Collected data entries:
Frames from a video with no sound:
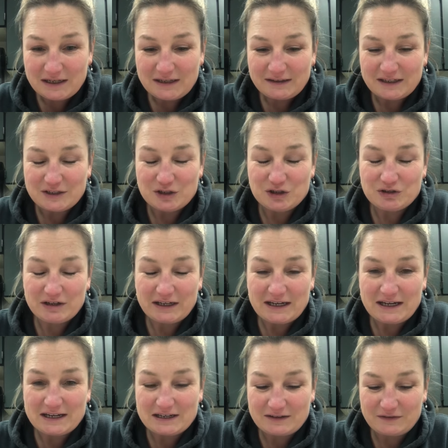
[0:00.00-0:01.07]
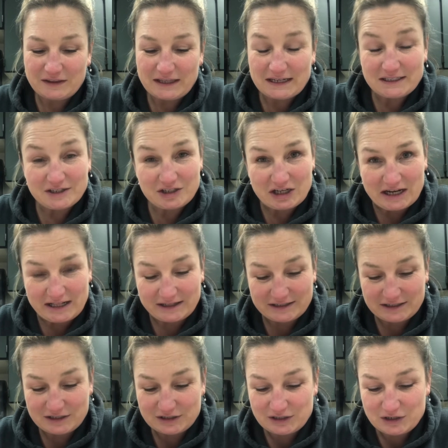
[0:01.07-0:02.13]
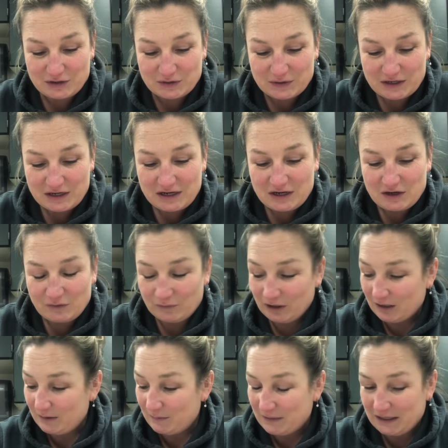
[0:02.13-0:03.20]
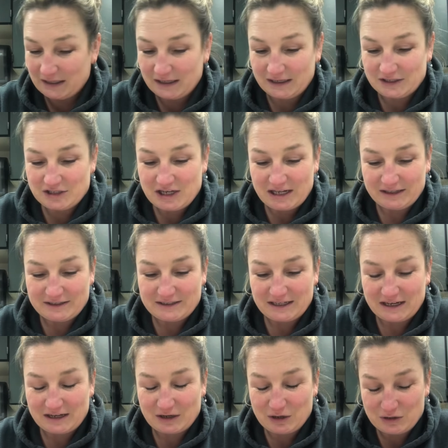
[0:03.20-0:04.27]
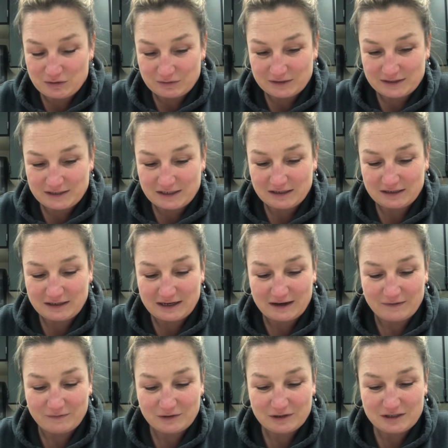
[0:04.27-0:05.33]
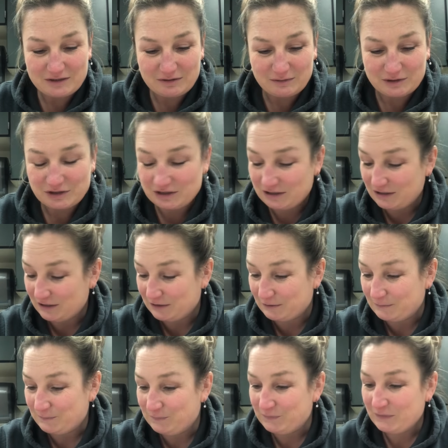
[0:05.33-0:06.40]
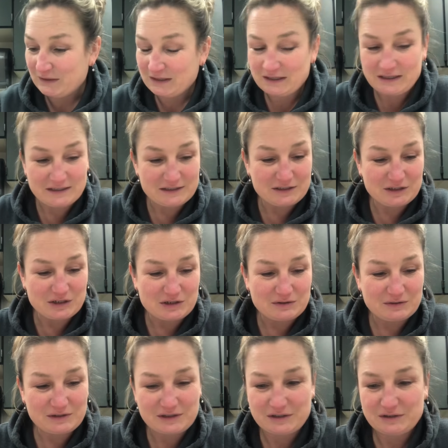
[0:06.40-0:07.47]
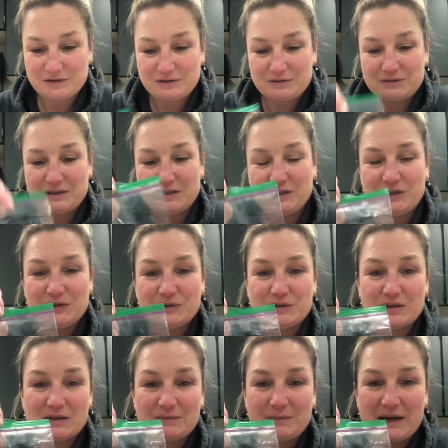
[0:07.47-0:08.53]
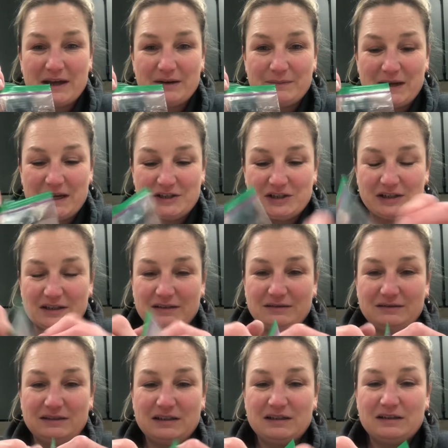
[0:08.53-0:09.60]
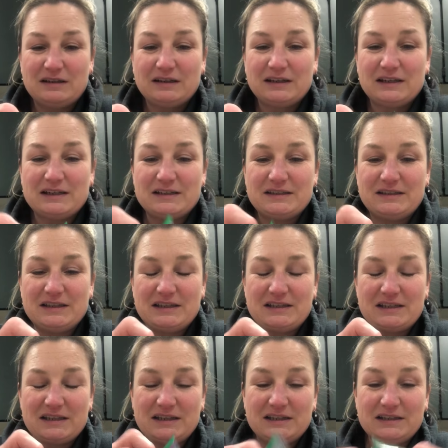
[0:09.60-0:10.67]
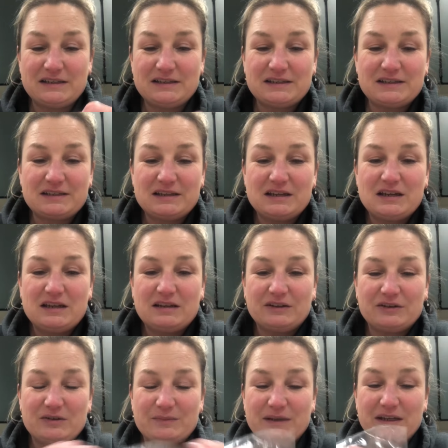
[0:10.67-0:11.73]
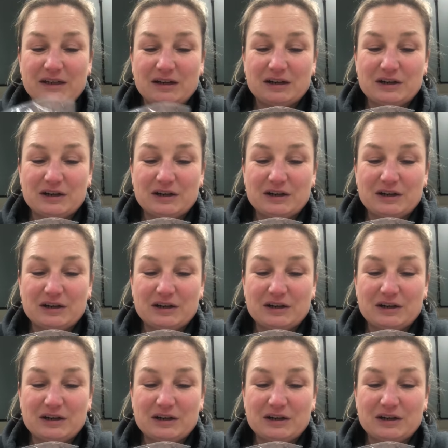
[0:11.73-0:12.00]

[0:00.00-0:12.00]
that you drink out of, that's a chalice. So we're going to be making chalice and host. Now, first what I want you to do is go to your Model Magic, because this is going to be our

● **The task**
Copy out the preceding entries without a single change, leaving out the pictures.

● **Answer area**
Frames from a video with no sound:
[0:00.00-0:01.07]
[0:01.07-0:02.13]
[0:02.13-0:03.20]
[0:03.20-0:04.27]
[0:04.27-0:05.33]
[0:05.33-0:06.40]
[0:06.40-0:07.47]
[0:07.47-0:08.53]
[0:08.53-0:09.60]
[0:09.60-0:10.67]
[0:10.67-0:11.73]
[0:11.73-0:12.00]

[0:00.00-0:12.00]
that you drink out of, that's a chalice. So we're going to be making chalice and host. Now, first what I want you to do is go to your Model Magic, because this is going to be our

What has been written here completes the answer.